_Problem to solve_
Please retype the records below exactly, omitting any images.

_Stored data_

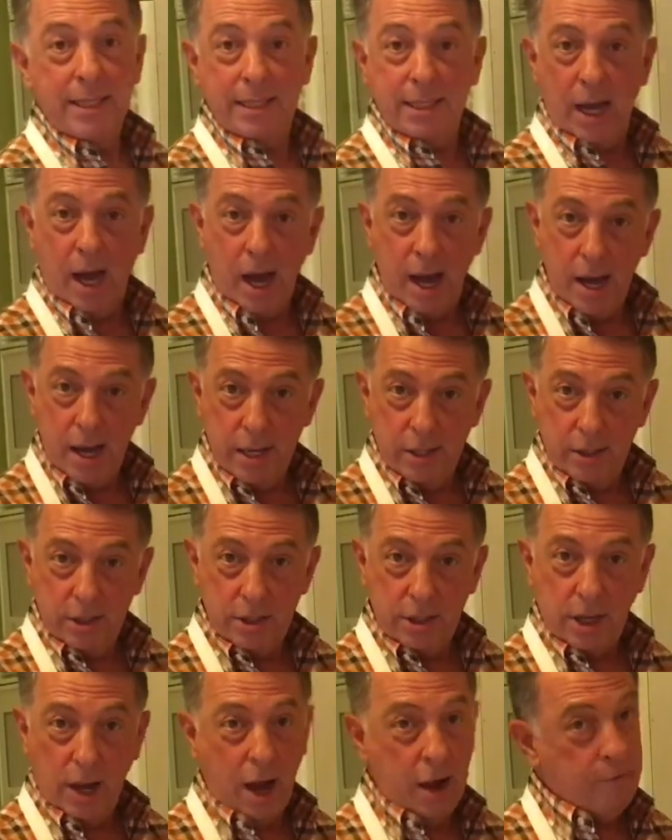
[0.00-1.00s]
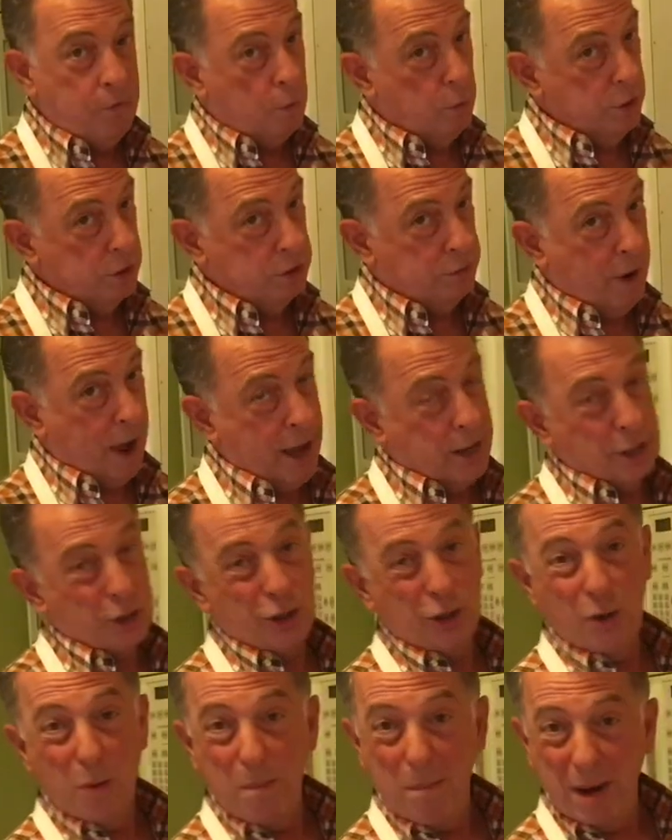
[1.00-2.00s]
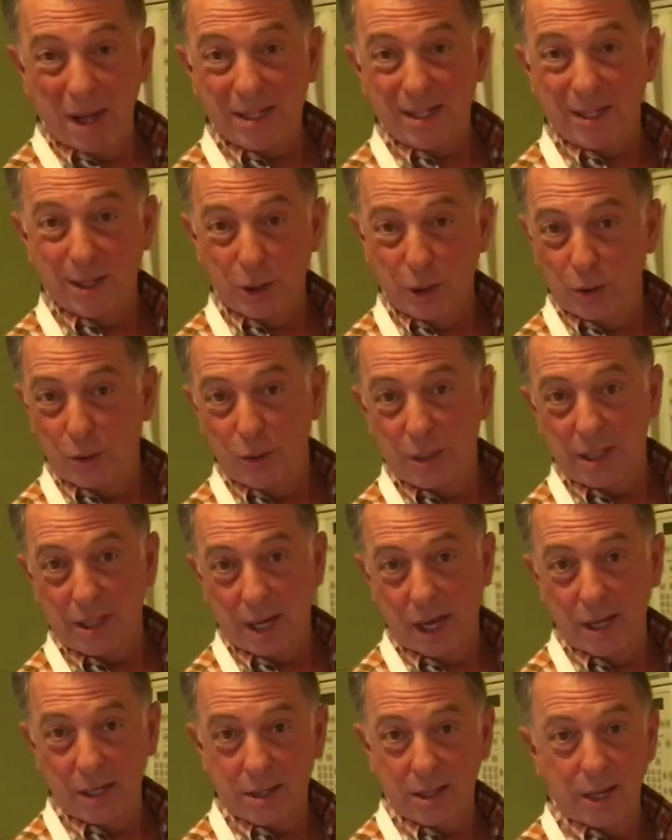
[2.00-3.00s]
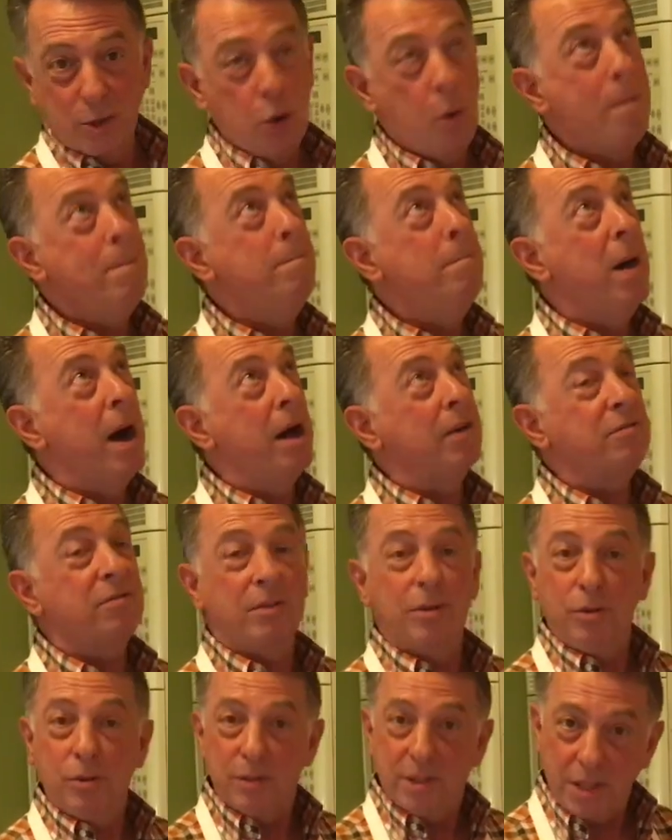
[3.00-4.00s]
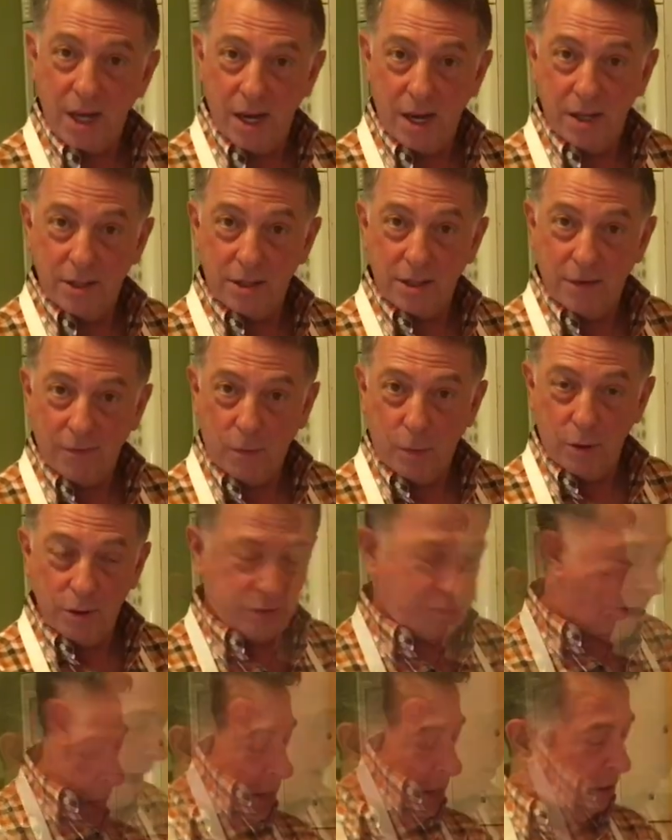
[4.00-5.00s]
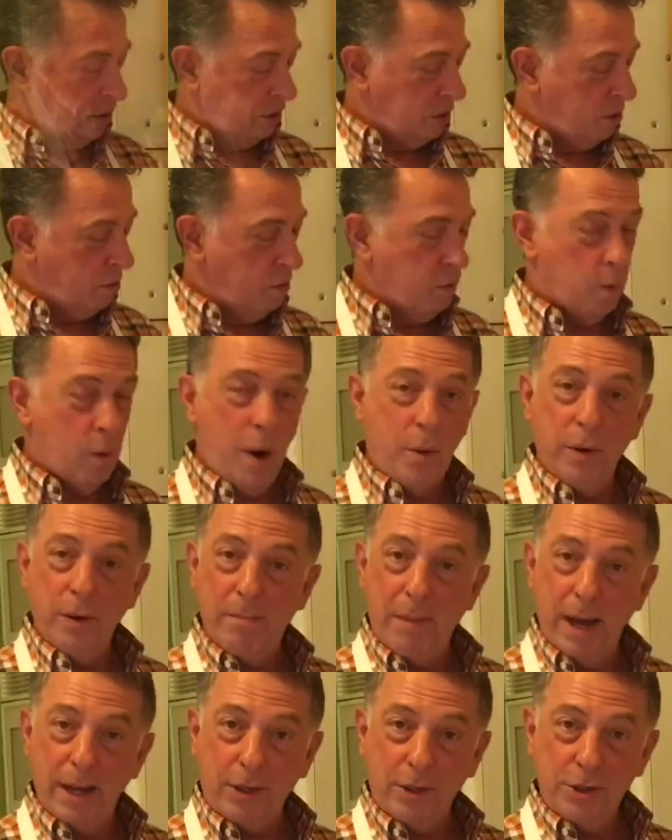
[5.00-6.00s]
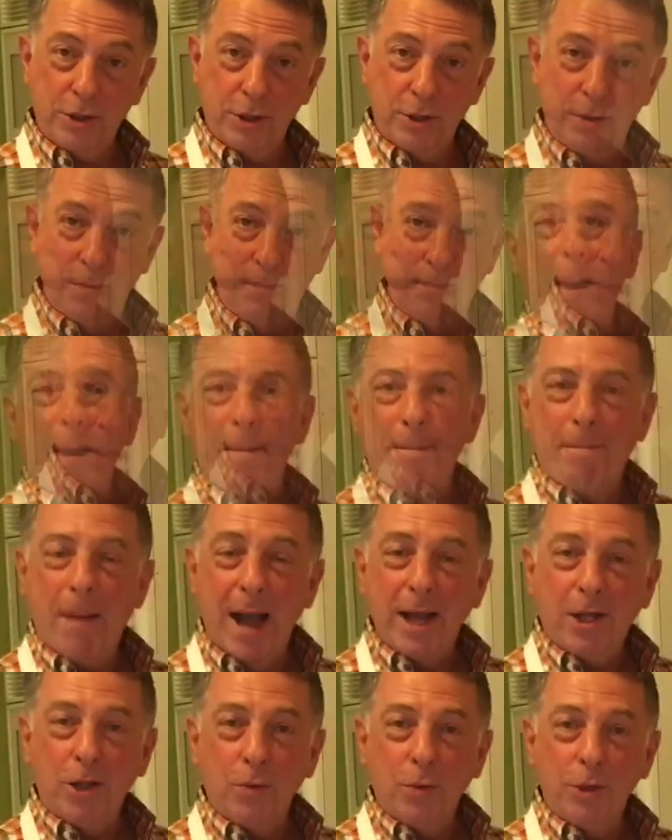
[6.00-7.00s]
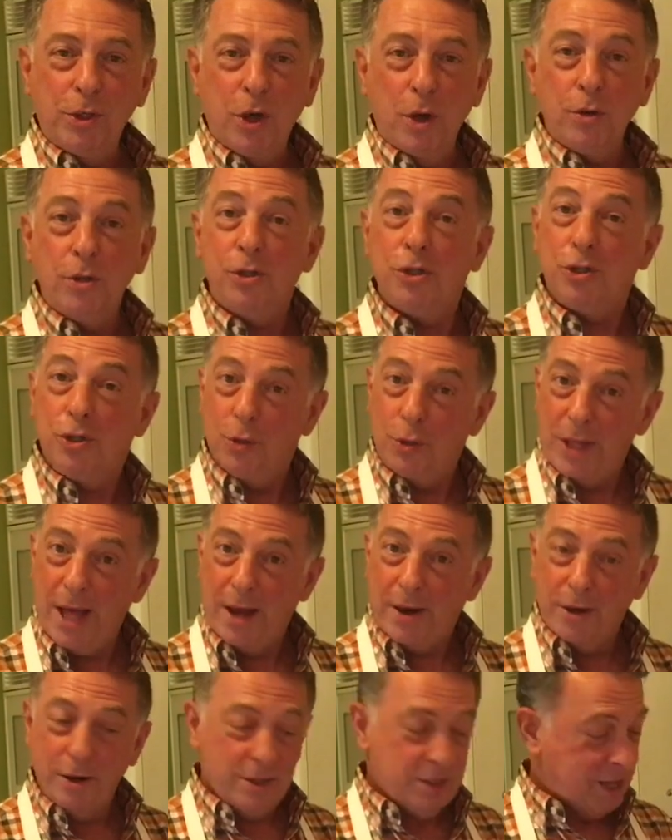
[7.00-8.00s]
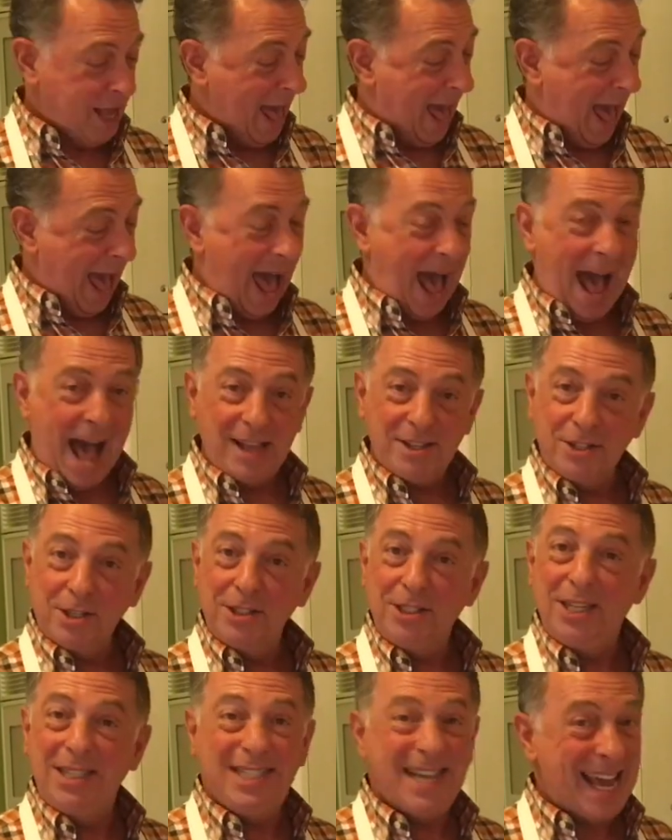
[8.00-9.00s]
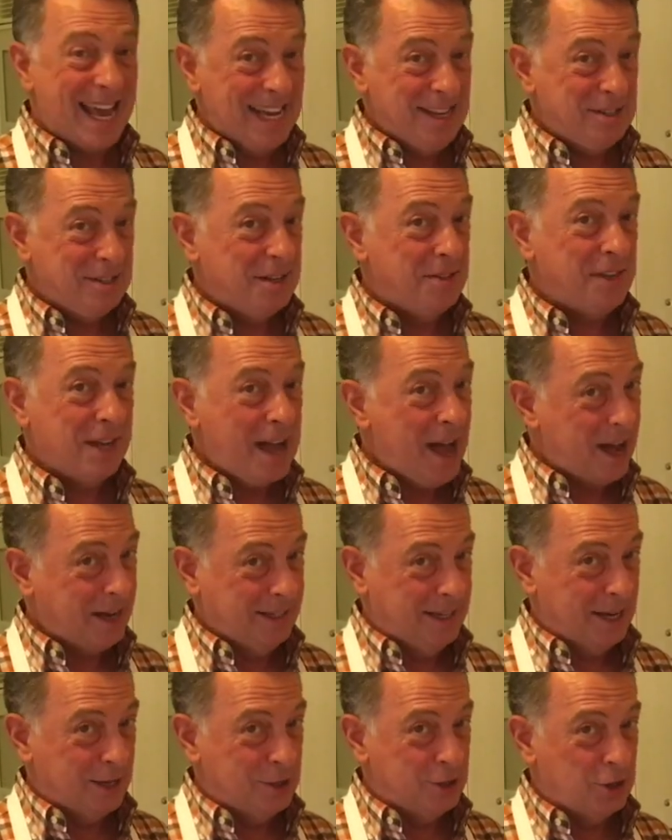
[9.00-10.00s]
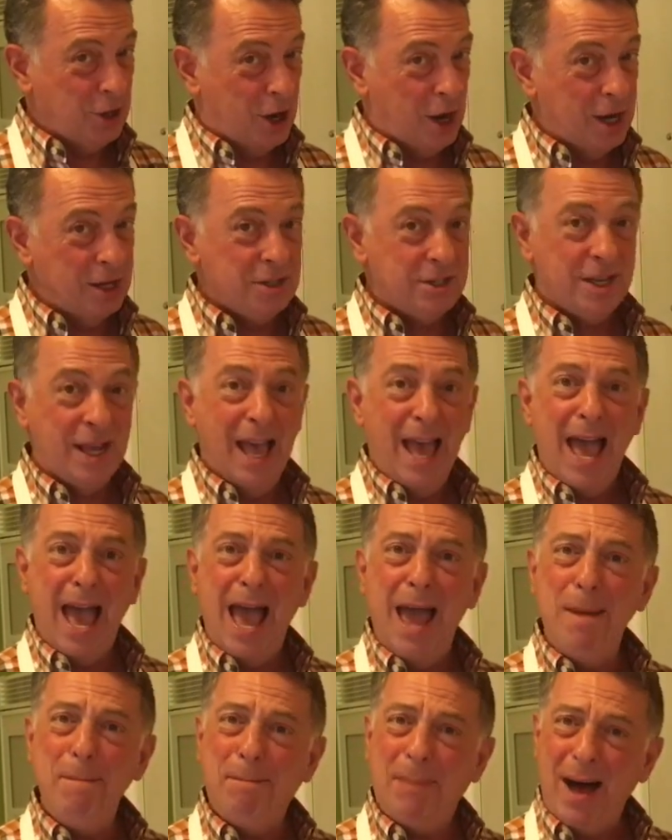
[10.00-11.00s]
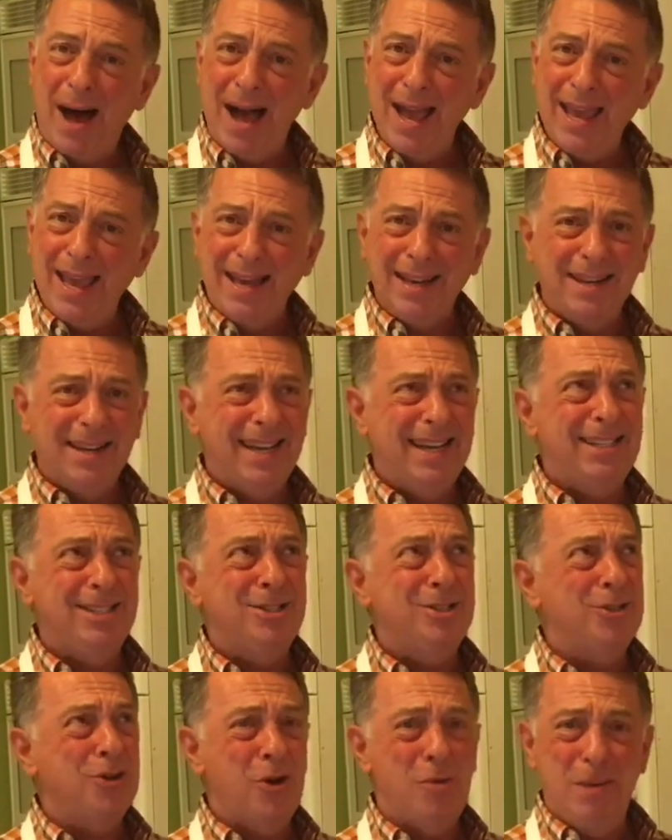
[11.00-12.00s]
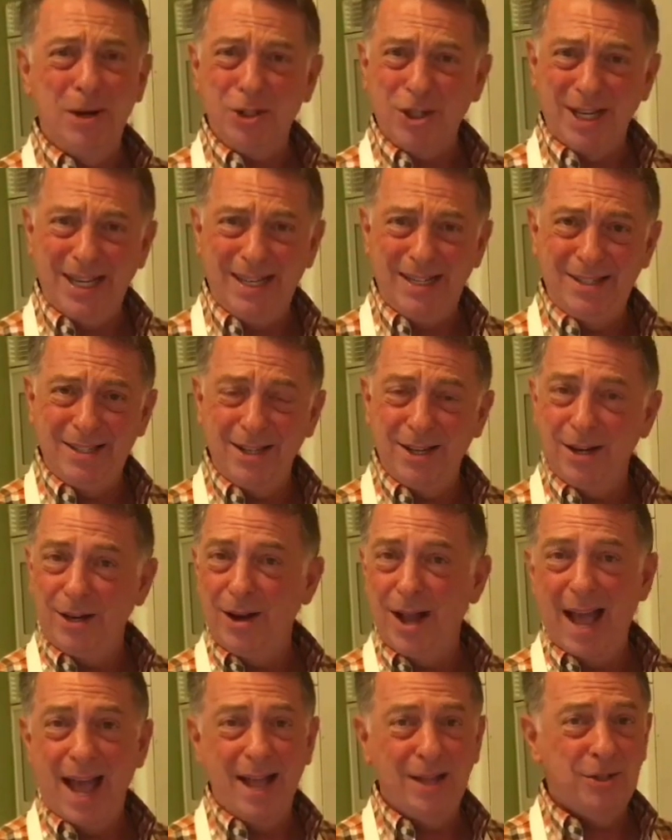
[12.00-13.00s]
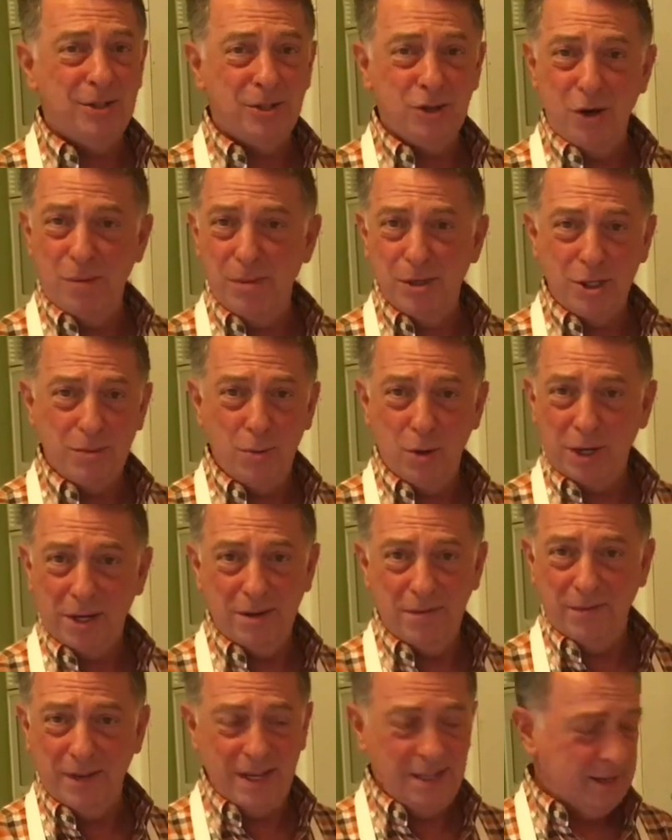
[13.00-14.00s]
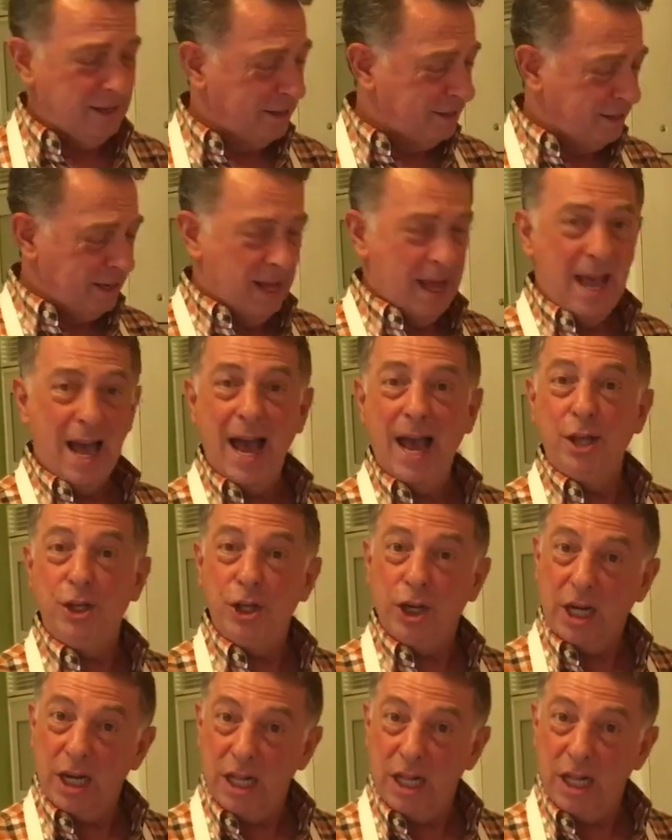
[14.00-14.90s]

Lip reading: tons of horseradish. You must use tons of horseradish. So what would Michael do? Michael would go to Stu Leonard's, ask to taste the cocktail sauce, and buy it. It's so much easier and so much more convenient, and you're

_Result of the task_
[0.00-1.00s]
[1.00-2.00s]
[2.00-3.00s]
[3.00-4.00s]
[4.00-5.00s]
[5.00-6.00s]
[6.00-7.00s]
[7.00-8.00s]
[8.00-9.00s]
[9.00-10.00s]
[10.00-11.00s]
[11.00-12.00s]
[12.00-13.00s]
[13.00-14.00s]
[14.00-14.90s]

Lip reading: tons of horseradish. You must use tons of horseradish. So what would Michael do? Michael would go to Stu Leonard's, ask to taste the cocktail sauce, and buy it. It's so much easier and so much more convenient, and you're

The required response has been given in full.